**What is needed**
Leave the pictures out. Transcribe exactly every line from the start of the records through the one containing "[0:48.20-0:49.20]".

**Stored data**

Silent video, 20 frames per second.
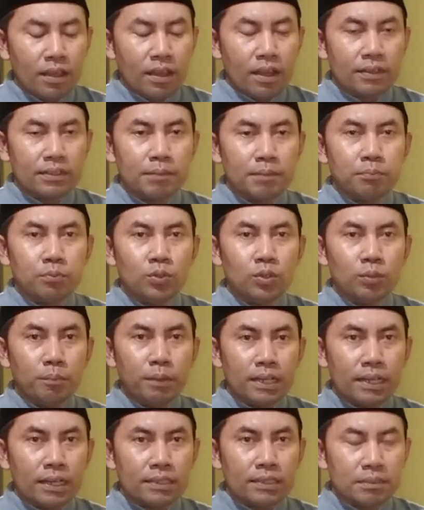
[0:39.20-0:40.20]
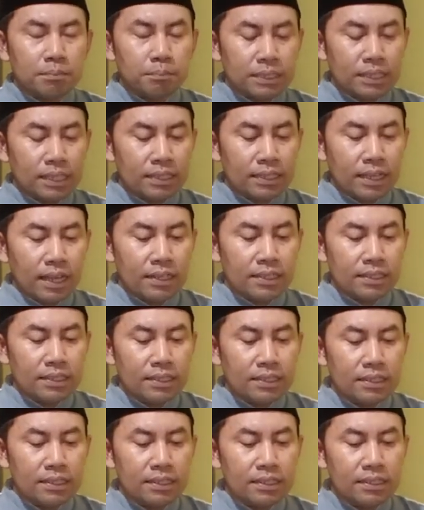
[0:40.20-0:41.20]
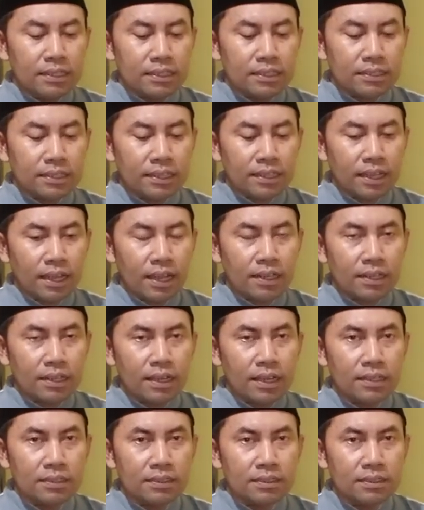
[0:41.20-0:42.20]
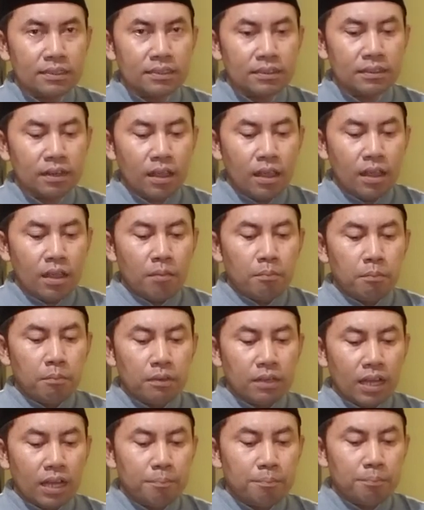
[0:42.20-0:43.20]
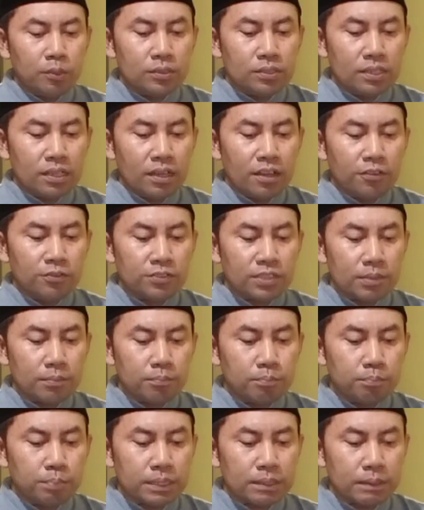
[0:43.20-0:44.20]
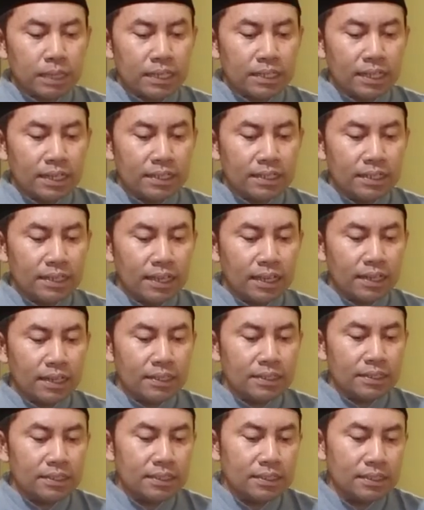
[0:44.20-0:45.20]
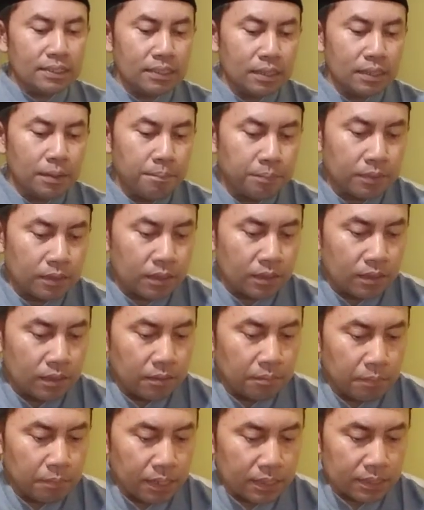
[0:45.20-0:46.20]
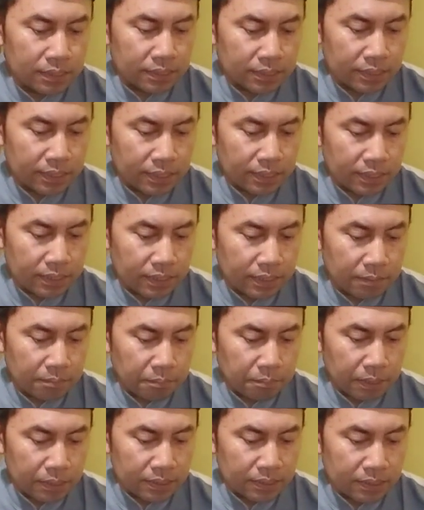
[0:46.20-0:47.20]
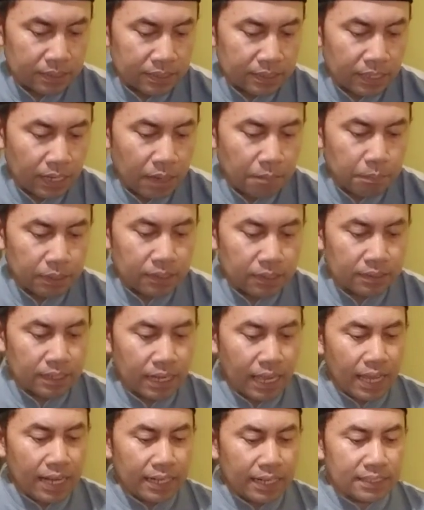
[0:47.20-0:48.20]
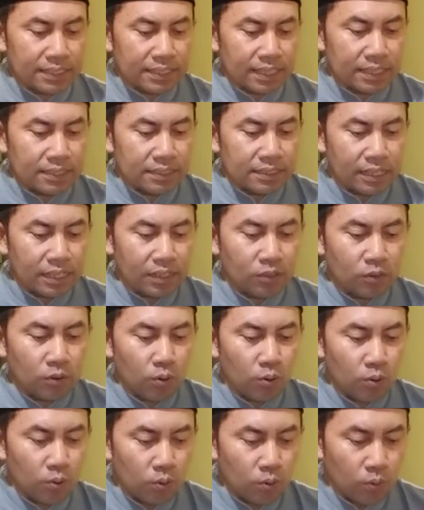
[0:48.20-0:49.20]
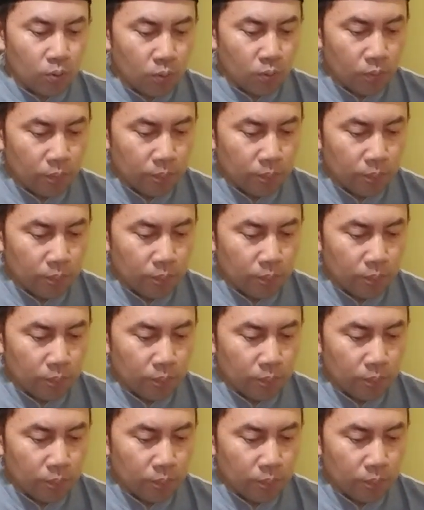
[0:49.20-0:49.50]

Adapun pada kesempatan kali ini saya akan mengupload ya pesanan dari Mas Mas Salomon Alexandrico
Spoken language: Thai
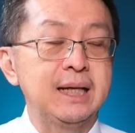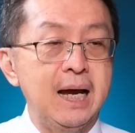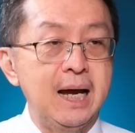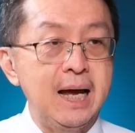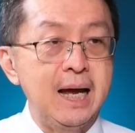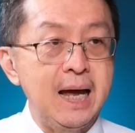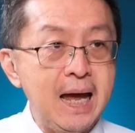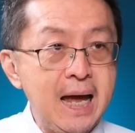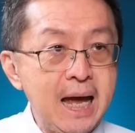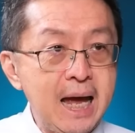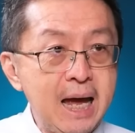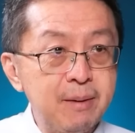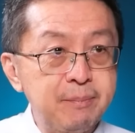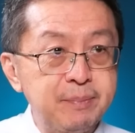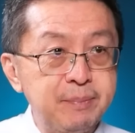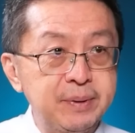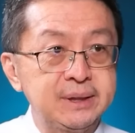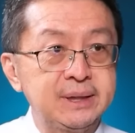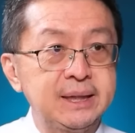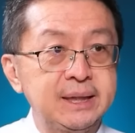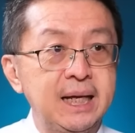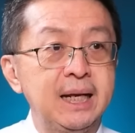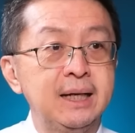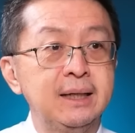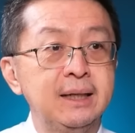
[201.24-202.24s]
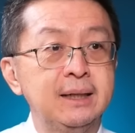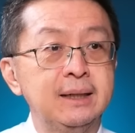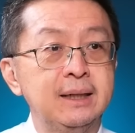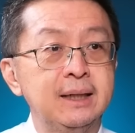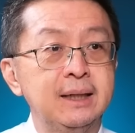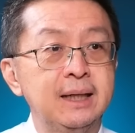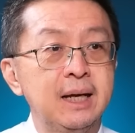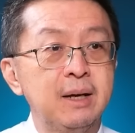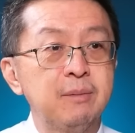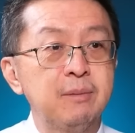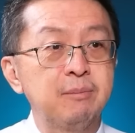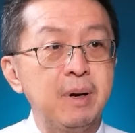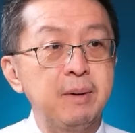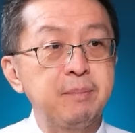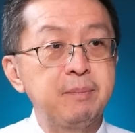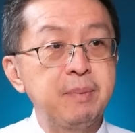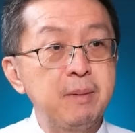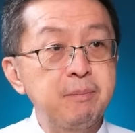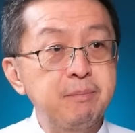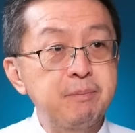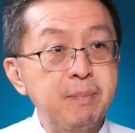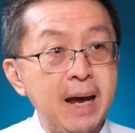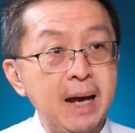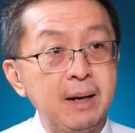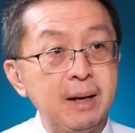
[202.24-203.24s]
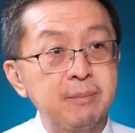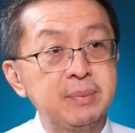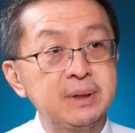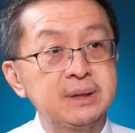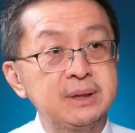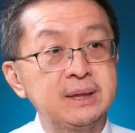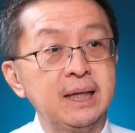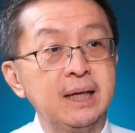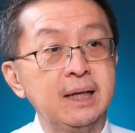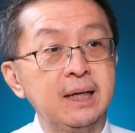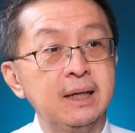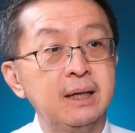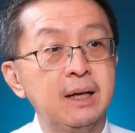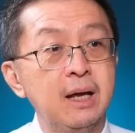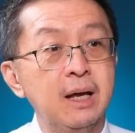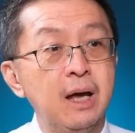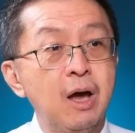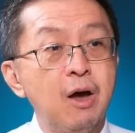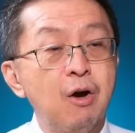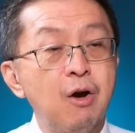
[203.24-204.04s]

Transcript: จาก ห้าเปอร์เซ็นต์ ไปเป็น แปดเปอร์เซ็นต์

**Task output**
Silent video, 20 frames per second.
[0:39.20-0:40.20]
[0:40.20-0:41.20]
[0:41.20-0:42.20]
[0:42.20-0:43.20]
[0:43.20-0:44.20]
[0:44.20-0:45.20]
[0:45.20-0:46.20]
[0:46.20-0:47.20]
[0:47.20-0:48.20]
[0:48.20-0:49.20]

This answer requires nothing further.